The answer lies at the heart of the jurisdictional portion of today’s opinion, where a single sentence lays bare the majority’s vision of our role. The Court says that we have the power to decide this case because if we did not, then our “primary role in determining the constitutionality of a law” (at least one that “has inflicted real injury on a plaintiff ”) would “become only secondary to the President’s.” Ante, at 12. But wait, the reader wonders—Windsor won below, and so cured her injury, and the President was glad to see it. True, says the majority, but judicial review must march on regardless, lest we “undermine the clear dictate of the separation-of-powers principle that when an Act of Congress is alleged to conflict with the Constitution, it is emphatically the province and duty of the judicial department to say what the law is.” Ibid. (internal quotation marks and brackets omitted).

That is jaw-dropping. It is an assertion of judicial supremacy over the people’s Representatives in Congress and the Executive.
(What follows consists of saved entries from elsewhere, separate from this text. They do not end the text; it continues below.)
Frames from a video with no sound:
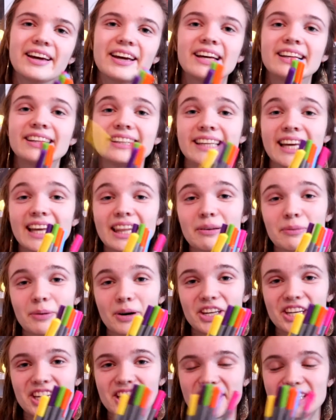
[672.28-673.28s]
the yellow
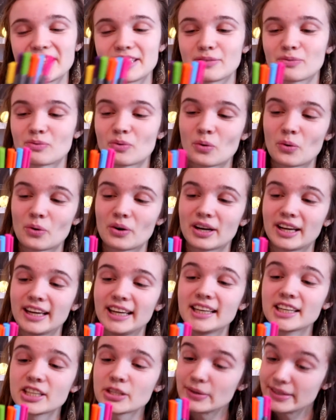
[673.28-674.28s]
one is for
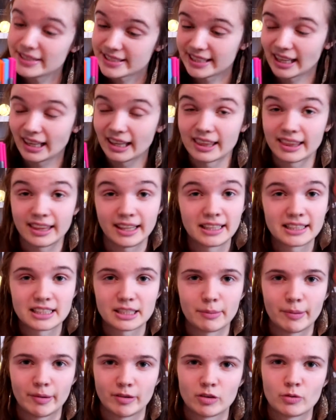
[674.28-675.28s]
interesting things
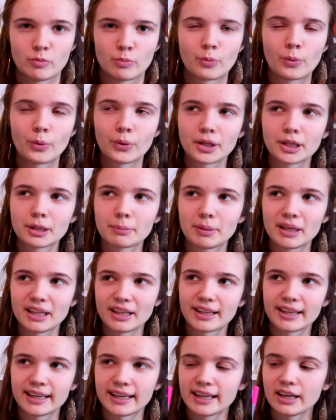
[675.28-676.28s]
about the world
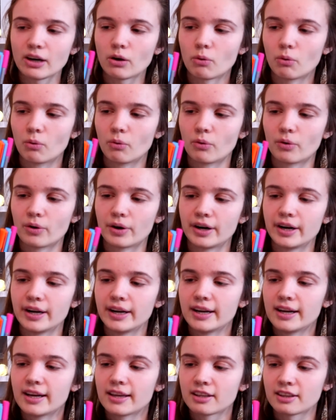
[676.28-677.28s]
building or
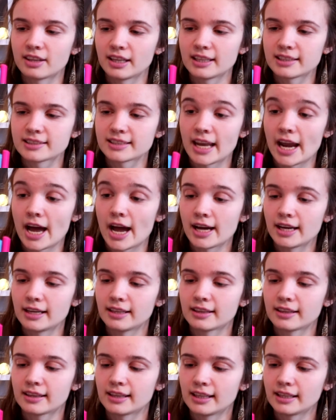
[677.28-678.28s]
things that I
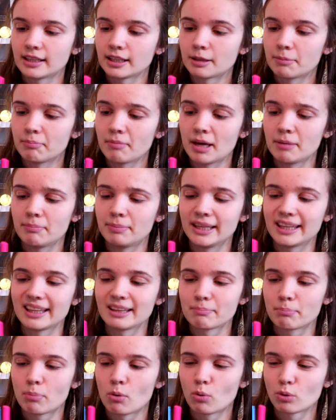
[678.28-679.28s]
think may be
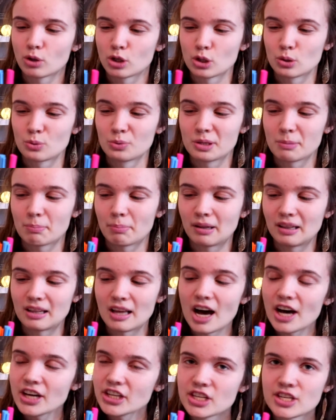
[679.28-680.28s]
important to the
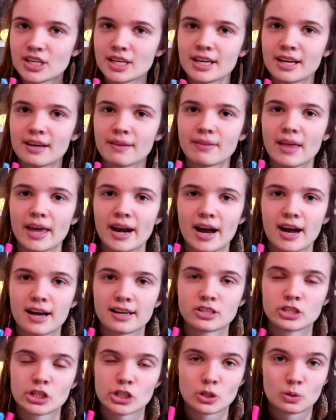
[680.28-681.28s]
plot that I
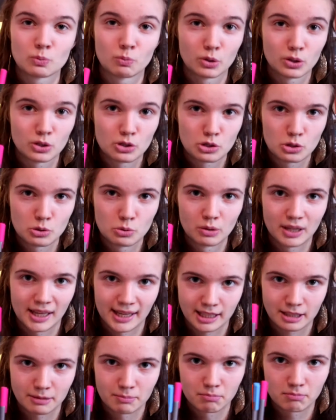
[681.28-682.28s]
just want to
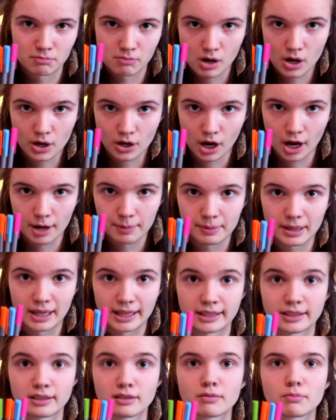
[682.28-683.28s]
like mark up,
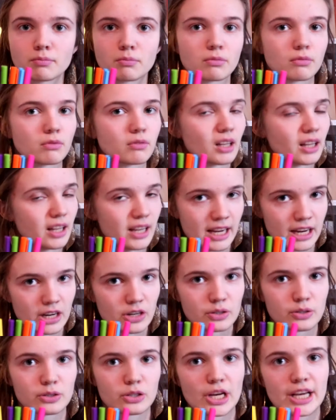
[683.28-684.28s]
like
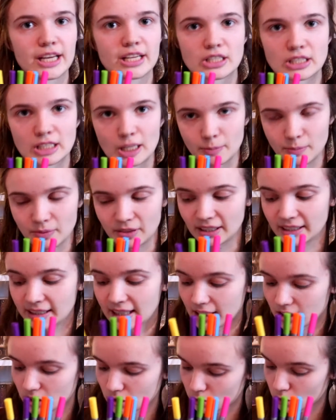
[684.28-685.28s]
here is something
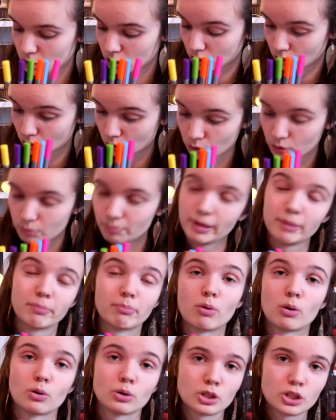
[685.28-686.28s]
that could be
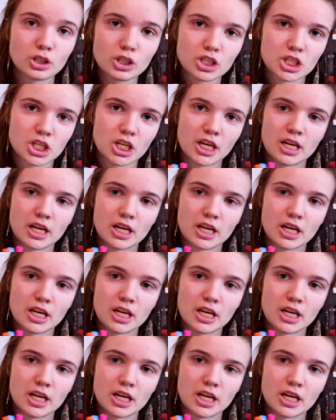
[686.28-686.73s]
important.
It envisions a Supreme Court standing (or rather enthroned) at the apex of government, empowered to decide all constitutional questions, always and everywhere “primary” in its role. [cont.]
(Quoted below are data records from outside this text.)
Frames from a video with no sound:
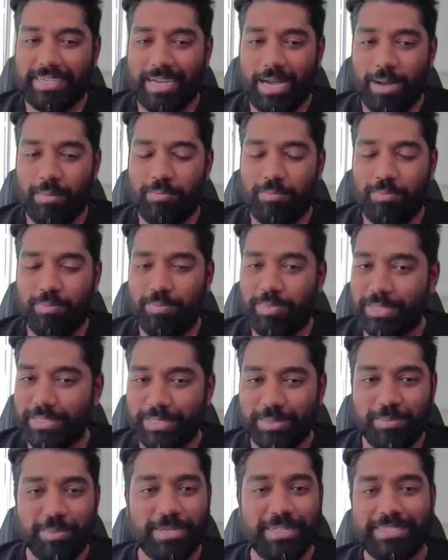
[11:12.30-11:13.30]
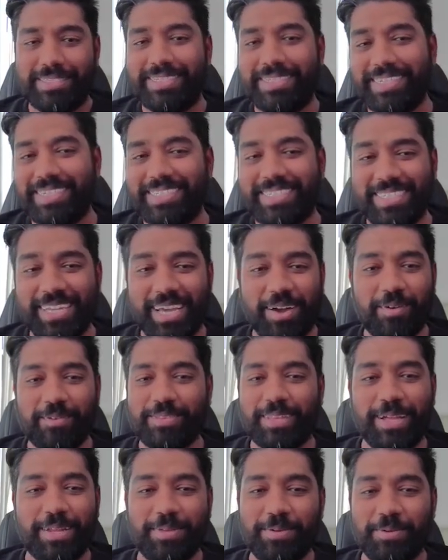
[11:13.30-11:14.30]
abysmal, seriously, I'll
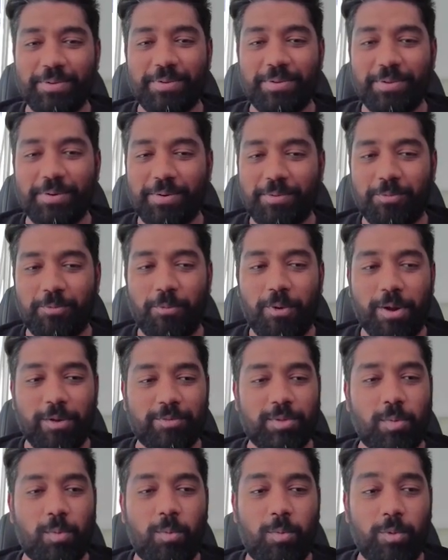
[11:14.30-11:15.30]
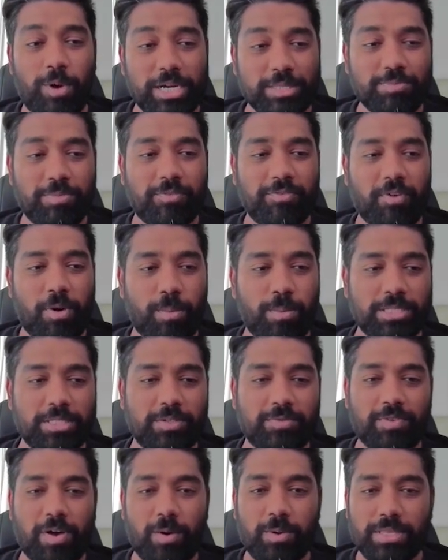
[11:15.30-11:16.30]
tell you. You know, one of the worst
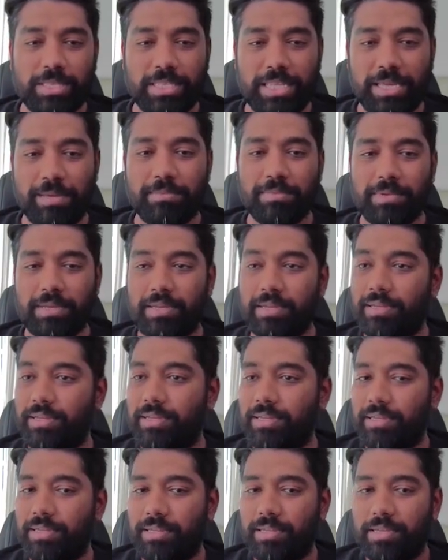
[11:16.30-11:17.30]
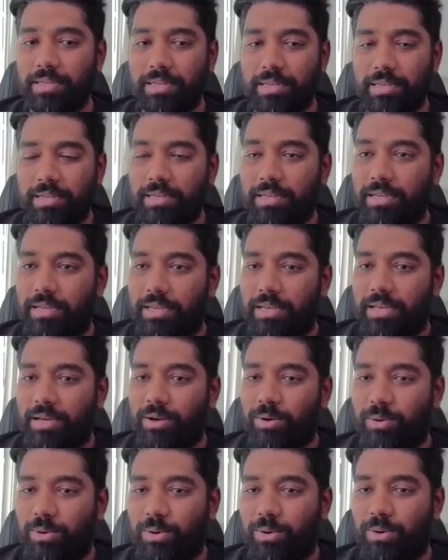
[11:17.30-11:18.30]
performance of our team.
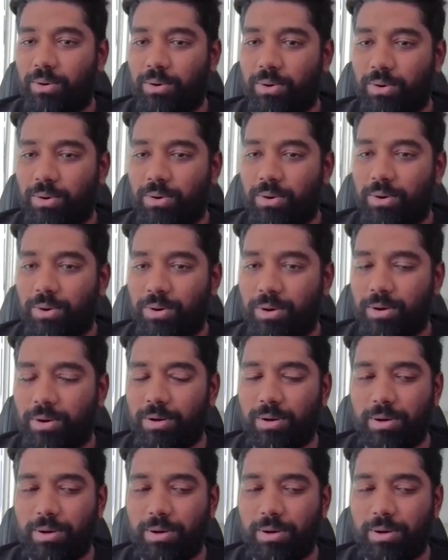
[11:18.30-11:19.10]
Oh.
He later writes that the ruling foreshadows the federal banning of all state laws prohibiting homosexual “marriage:”

My guess is that the majority, while reluctant to suggest that defining the meaning of “marriage” in federal statutes is unsupported by any of the Federal Government’s enumerated powers, nonetheless needs some rhetorical basis to support its pretense that today’s prohibition of laws excluding same-sex marriage is confined to the Federal Government (leaving the second, state-law shoe to be dropped later, maybe next Term). But I am only guessing.
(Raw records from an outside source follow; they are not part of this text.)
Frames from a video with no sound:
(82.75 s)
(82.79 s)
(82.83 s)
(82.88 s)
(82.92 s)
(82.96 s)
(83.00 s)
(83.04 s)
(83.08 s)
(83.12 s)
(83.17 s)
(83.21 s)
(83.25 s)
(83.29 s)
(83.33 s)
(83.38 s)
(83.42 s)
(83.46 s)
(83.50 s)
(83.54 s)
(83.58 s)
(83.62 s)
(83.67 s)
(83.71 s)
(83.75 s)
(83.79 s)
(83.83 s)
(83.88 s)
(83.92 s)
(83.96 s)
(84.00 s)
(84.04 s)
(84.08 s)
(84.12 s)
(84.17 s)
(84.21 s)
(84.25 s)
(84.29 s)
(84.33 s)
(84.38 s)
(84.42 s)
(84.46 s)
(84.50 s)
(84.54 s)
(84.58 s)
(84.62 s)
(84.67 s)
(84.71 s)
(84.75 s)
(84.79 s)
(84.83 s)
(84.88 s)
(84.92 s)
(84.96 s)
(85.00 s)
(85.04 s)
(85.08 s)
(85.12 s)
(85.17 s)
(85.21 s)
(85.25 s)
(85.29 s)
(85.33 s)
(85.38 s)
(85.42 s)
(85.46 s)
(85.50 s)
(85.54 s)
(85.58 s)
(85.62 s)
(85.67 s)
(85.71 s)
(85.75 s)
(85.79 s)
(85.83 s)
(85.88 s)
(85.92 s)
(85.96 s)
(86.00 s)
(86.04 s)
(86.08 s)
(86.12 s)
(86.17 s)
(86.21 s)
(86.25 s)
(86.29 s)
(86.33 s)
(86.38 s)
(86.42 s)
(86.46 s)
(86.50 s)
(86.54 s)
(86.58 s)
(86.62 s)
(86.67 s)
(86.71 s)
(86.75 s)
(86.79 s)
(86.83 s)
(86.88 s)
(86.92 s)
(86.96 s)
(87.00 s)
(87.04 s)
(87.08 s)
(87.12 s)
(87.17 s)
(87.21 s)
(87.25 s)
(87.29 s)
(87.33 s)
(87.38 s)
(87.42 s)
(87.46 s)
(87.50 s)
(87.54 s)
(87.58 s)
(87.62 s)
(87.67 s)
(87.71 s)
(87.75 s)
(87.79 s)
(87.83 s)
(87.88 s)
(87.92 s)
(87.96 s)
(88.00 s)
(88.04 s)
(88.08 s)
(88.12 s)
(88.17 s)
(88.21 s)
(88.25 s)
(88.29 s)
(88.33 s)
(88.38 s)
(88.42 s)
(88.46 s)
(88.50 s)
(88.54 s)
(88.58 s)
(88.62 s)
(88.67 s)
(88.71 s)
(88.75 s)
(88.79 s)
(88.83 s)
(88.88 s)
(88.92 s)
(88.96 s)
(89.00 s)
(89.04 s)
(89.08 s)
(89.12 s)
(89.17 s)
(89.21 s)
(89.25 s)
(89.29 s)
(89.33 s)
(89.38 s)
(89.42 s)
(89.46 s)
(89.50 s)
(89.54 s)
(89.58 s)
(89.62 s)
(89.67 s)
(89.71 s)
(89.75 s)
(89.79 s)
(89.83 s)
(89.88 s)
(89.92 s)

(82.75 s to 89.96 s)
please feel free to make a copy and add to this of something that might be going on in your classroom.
And he responds to the charge that the dissenting opinion demeans homosexuals (a weak argument for surely it does rightly demean homosexuals by saying they can never join with each other in “marriage.”) To the contrary, defenders of marriage have been declared “enemies of the human race.” He writes:

To be sure (as the majority points out), the legislation is called the Defense of Marriage Act. But to defend traditional marriage is not to condemn, demean, or humiliate those who would prefer other arrangements, any more than to defend the Constitution of the United States is to condemn, demean, or humiliate other constitutions. To hurl such accusations so casually demeans this institution. In the majority’s judgment, any resistance to its holding is beyond the pale of reasoned disagreement. To question its high-handed invalidation of a presumptively valid statute is to act (the majority is sure) with the purpose to “disparage,” ”injure,” “degrade,” ”demean,” and “humiliate” our fellow human beings, our fellow citizens, who are homosexual. All that, simply for supporting an Act that did no more than codify an aspect of marriage that had been unquestioned in our society for most of its existence—indeed, had been unquestioned in virtually all societies for virtually all of human history. It is one thing for a society to elect change; it is another for a court of law to impose change by adjudging those who oppose it hostes humani generis, enemies of the human race.

— Comments —

Henry McCulloch writes:

Is Scalia trying to atone for his inexcusable vote against Arizona last week? Dissents may make for great reading, but they are the vented frustration of the powerless.

Josh F. writes:

For the radical autonomist, objective supremacy does not exist. So today’s decision was not an act of “judicial supremacy,” but rather, an act of judicial degeneracy. This same rule applies to wherever one reads the “supremacist” label invoked whether it be from conservatives or liberals. So for example, the MRA speaks of “females supremacists,” the neocons speak of “Islamic supremacists” and the SPLC speak of “white supremacists” all the while each group is actually signifying female, Muslim and white degenerates, respectively.